This crate provide channels used between async-async or async-blocking code, in all direction. Implmented with lockless in mind, low level is based on crossbeam-channel
Faster than channel in std or mpsc in tokio, slightly slower than crossbeam itself (since async overhead to wake up sender or receiver).
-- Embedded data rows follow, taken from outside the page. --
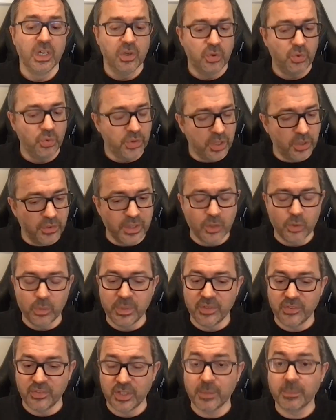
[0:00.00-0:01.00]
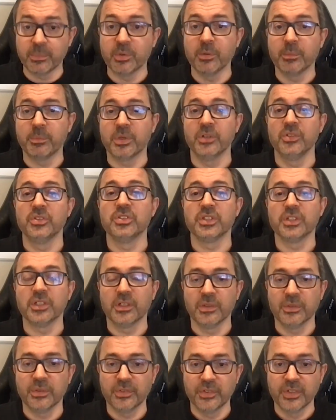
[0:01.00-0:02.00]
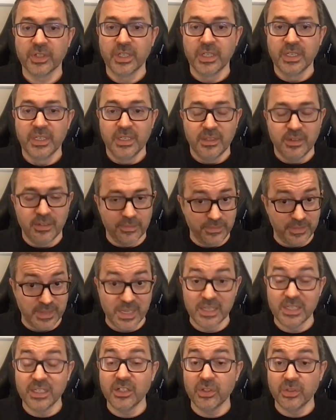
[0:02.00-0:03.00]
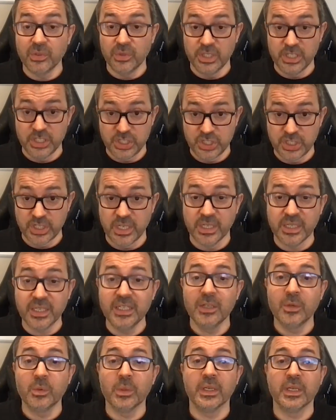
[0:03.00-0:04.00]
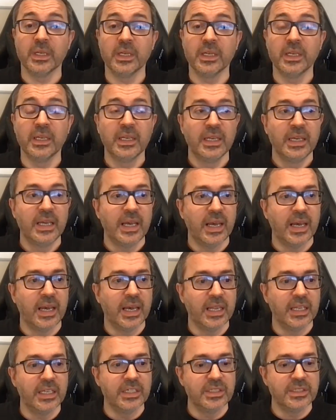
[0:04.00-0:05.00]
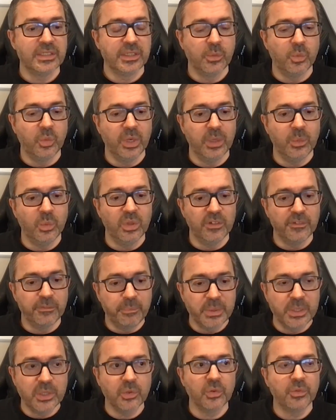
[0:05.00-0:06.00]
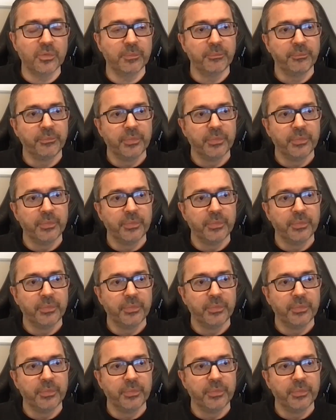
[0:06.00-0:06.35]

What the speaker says: Although there will be separate protocols, the value is shared equally, and we will have built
Run the benchmark tests to see for yourself:
cargo test performance --release -- --nocapture --test-threads=1
Add this to your Cargo.toml
:
[dependencies]
crossfire = "0.1"
extern crate crossfire;
extern crate tokio;
use crossfire::mpsc;
// async-async
let (tx, rx) = mpsc::bounded_future_both::<i32>(100);
tokio::spawn(async move {
for i in 0i32..10000 {
let _ = tx.send(i).await;
println!("sent {}", i);
}
});
loop {
if let Ok(_i) = rx.recv().await {
println!("recv {}", _i);
} else {
println!("rx closed");
break;
}
}
mpmc & mpsc package is almost the same, while mpsc has some optimization becauses it assumes only one consumer.
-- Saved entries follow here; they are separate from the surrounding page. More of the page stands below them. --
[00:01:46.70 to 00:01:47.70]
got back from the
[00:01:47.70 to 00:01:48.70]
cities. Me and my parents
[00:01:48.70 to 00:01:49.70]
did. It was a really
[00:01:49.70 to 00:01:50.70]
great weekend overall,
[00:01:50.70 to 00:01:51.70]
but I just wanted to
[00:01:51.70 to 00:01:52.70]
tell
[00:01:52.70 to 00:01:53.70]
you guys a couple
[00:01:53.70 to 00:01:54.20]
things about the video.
Error types are re-exported from crossbeam-channel.
Supports stable Rust. Mainly tested on tokio-0.2 (Not tested on async-std or other runtime). future::selects and timeout work fine, but it takes advantage of runtime behavior not documented by Rust official.
Refer to rust-lang/rust#73002
While using mp tx or mp rx, there's memory overhead to pass along wakers for pending async producer or consumer. Since waker is small, the overhead can be ignored if your channel is busy. Canceled wakers will be eventually cleanup by later send/receive event. If the channel is used for close notification (which never trigger) in combine with futures::select, currently there's hard coded threshold to clean up those canceled wakers.
This channel implementation serves in various components of our storage engine, you are welcome to rely on it.